### Exercise brief
There are pictures in the records below; leave them out and set down exactly the lines from the one holding "[00:00:05.95]" through the one holding "[00:00:07.65]".

### Given data

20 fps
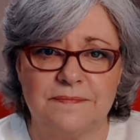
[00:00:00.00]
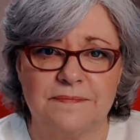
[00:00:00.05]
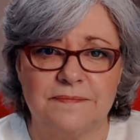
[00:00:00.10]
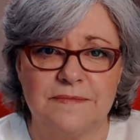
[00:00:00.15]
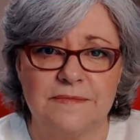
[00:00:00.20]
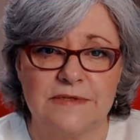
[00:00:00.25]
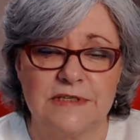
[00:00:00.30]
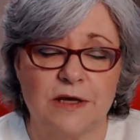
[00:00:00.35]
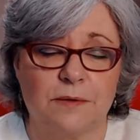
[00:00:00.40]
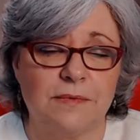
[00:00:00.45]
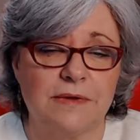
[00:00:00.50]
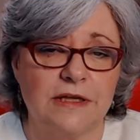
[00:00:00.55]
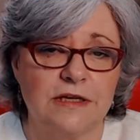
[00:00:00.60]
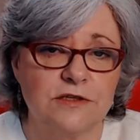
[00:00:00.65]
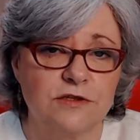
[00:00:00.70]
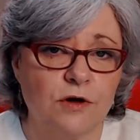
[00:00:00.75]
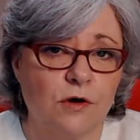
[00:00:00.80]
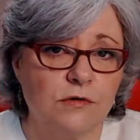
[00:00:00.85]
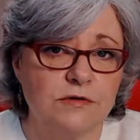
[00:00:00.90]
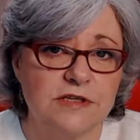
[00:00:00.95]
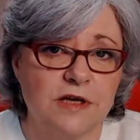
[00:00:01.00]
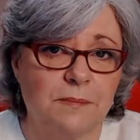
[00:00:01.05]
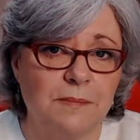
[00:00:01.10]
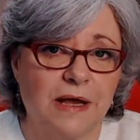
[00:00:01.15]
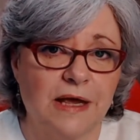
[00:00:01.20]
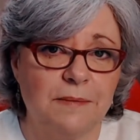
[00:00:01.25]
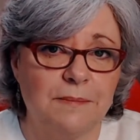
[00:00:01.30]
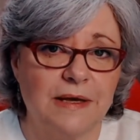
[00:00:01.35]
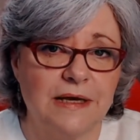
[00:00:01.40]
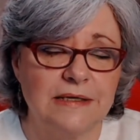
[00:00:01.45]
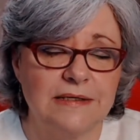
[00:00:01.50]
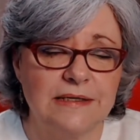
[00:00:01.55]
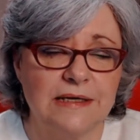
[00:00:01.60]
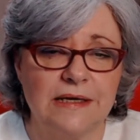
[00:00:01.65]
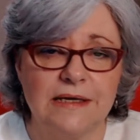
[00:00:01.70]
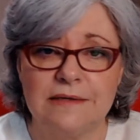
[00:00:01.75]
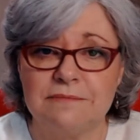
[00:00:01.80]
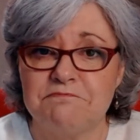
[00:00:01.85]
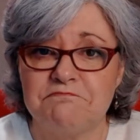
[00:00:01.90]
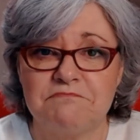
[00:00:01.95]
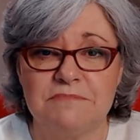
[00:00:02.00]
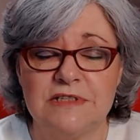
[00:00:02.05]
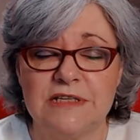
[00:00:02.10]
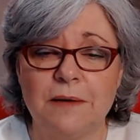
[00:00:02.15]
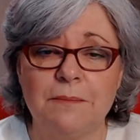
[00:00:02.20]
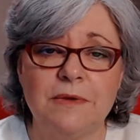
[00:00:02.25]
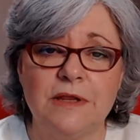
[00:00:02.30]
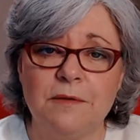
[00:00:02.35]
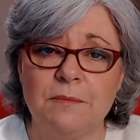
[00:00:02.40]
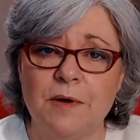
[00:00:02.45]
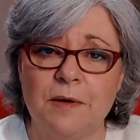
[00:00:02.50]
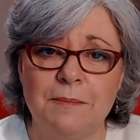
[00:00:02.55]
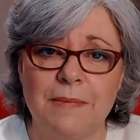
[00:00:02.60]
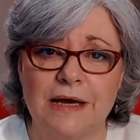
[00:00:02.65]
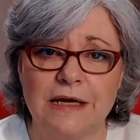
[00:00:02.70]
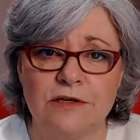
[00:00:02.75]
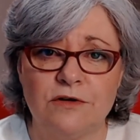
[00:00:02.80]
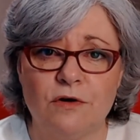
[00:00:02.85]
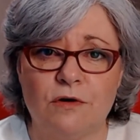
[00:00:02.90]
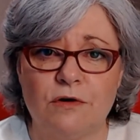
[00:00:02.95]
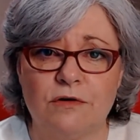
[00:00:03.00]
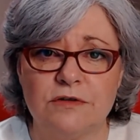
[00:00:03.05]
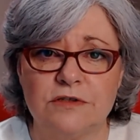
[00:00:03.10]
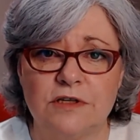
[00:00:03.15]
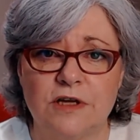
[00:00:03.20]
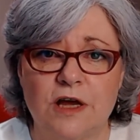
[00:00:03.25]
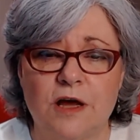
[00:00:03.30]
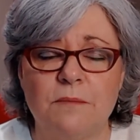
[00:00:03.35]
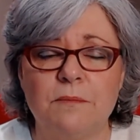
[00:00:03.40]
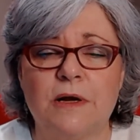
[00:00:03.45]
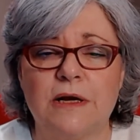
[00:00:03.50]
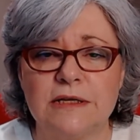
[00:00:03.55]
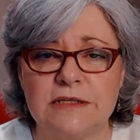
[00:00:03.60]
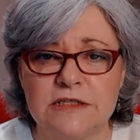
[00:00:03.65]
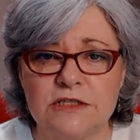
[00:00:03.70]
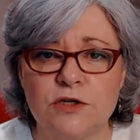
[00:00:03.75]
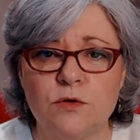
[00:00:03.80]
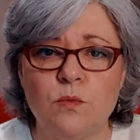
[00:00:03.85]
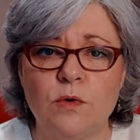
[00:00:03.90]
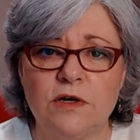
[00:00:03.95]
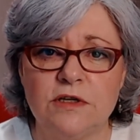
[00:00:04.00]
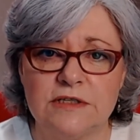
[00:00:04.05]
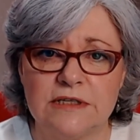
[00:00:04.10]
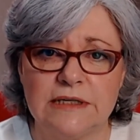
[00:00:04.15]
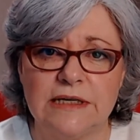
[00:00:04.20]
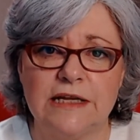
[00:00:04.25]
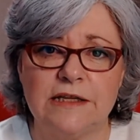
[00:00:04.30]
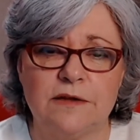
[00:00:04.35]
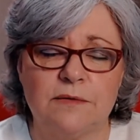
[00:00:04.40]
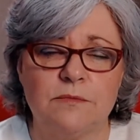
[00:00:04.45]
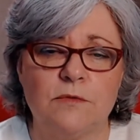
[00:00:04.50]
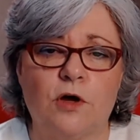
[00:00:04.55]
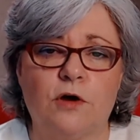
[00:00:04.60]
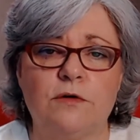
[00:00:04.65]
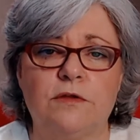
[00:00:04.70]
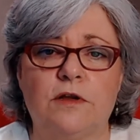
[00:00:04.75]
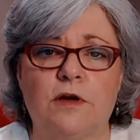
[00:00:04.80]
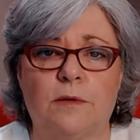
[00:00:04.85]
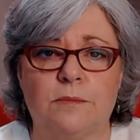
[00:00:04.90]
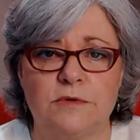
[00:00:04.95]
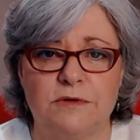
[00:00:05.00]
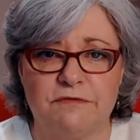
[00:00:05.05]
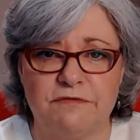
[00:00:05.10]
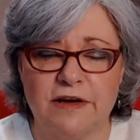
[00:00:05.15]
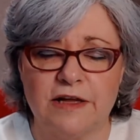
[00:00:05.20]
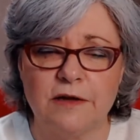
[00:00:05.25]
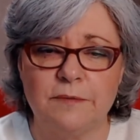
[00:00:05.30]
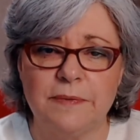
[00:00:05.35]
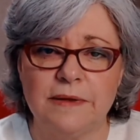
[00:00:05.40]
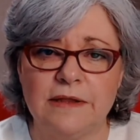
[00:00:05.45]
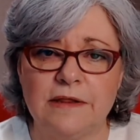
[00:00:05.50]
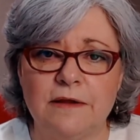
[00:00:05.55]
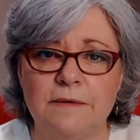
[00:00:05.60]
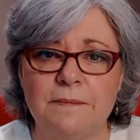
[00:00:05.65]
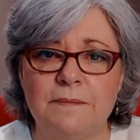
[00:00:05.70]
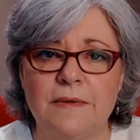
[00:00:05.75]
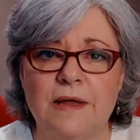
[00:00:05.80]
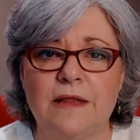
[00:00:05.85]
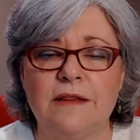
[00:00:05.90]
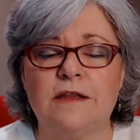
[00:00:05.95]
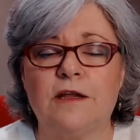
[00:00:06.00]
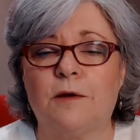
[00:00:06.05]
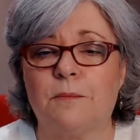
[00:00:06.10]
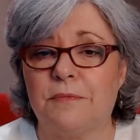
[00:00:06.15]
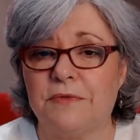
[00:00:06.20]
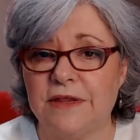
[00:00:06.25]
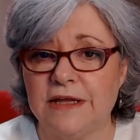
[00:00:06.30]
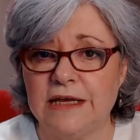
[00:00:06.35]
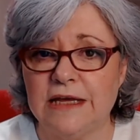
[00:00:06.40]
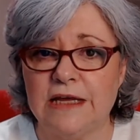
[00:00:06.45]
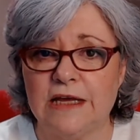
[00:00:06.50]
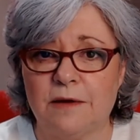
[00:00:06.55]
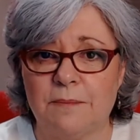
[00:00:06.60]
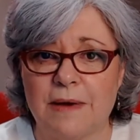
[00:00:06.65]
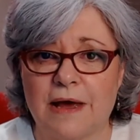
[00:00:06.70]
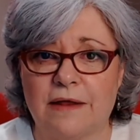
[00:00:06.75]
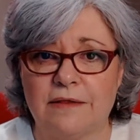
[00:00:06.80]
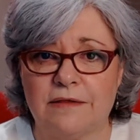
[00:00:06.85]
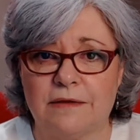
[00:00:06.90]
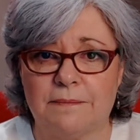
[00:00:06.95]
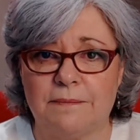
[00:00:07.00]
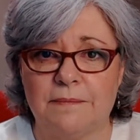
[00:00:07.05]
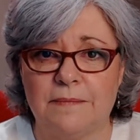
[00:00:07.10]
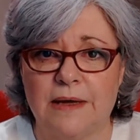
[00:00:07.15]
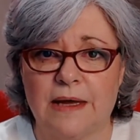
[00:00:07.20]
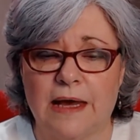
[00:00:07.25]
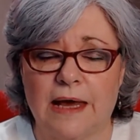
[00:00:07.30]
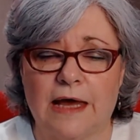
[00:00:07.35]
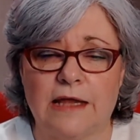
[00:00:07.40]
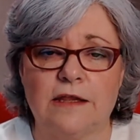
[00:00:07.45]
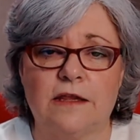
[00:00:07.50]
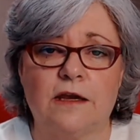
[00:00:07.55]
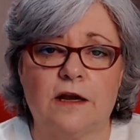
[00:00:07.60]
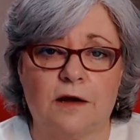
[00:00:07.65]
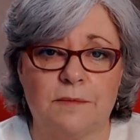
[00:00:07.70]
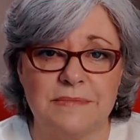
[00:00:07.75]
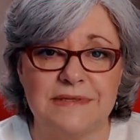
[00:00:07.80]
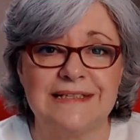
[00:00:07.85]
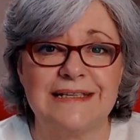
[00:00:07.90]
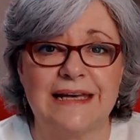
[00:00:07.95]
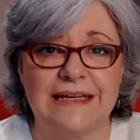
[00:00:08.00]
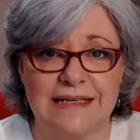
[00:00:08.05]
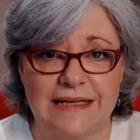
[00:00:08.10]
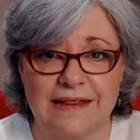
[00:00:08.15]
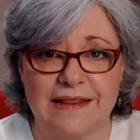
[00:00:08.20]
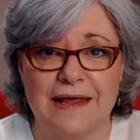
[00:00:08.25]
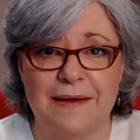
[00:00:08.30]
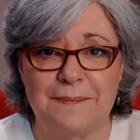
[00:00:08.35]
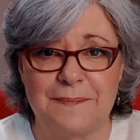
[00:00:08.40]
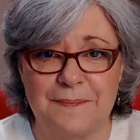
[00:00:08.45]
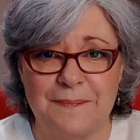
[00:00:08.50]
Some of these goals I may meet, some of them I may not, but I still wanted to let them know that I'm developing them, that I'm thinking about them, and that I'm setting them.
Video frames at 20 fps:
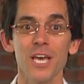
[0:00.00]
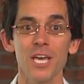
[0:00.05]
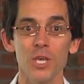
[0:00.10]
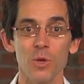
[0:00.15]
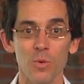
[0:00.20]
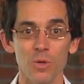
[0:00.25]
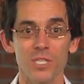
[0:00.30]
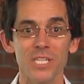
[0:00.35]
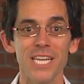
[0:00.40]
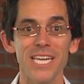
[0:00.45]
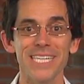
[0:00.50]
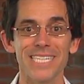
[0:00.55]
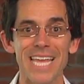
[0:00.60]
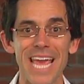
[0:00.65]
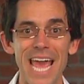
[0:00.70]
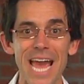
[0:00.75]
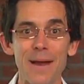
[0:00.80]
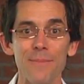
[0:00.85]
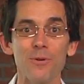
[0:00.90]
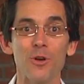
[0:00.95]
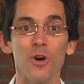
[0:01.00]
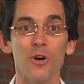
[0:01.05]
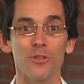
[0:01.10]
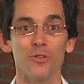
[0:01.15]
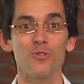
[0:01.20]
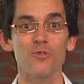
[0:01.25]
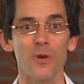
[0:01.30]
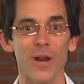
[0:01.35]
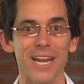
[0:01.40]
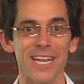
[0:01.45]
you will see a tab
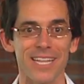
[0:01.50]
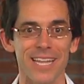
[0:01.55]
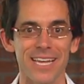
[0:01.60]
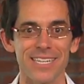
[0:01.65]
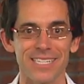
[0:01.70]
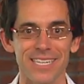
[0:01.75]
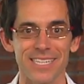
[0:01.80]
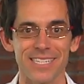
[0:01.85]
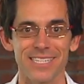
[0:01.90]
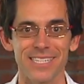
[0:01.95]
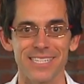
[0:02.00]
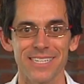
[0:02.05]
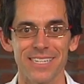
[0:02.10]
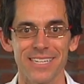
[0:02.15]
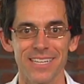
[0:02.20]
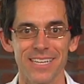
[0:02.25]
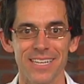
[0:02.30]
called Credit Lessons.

### Written answer
[00:00:05.95]
[00:00:06.00]
[00:00:06.05]
[00:00:06.10]
[00:00:06.15]
[00:00:06.20]
[00:00:06.25]
[00:00:06.30]
[00:00:06.35]
[00:00:06.40]
[00:00:06.45]
[00:00:06.50]
[00:00:06.55]
[00:00:06.60]
[00:00:06.65]
[00:00:06.70]
[00:00:06.75]
[00:00:06.80]
[00:00:06.85]
[00:00:06.90]
[00:00:06.95]
[00:00:07.00]
[00:00:07.05]
[00:00:07.10]
[00:00:07.15]
[00:00:07.20]
[00:00:07.25]
[00:00:07.30]
[00:00:07.35]
[00:00:07.40]
[00:00:07.45]
[00:00:07.50]
[00:00:07.55]
[00:00:07.60]
[00:00:07.65]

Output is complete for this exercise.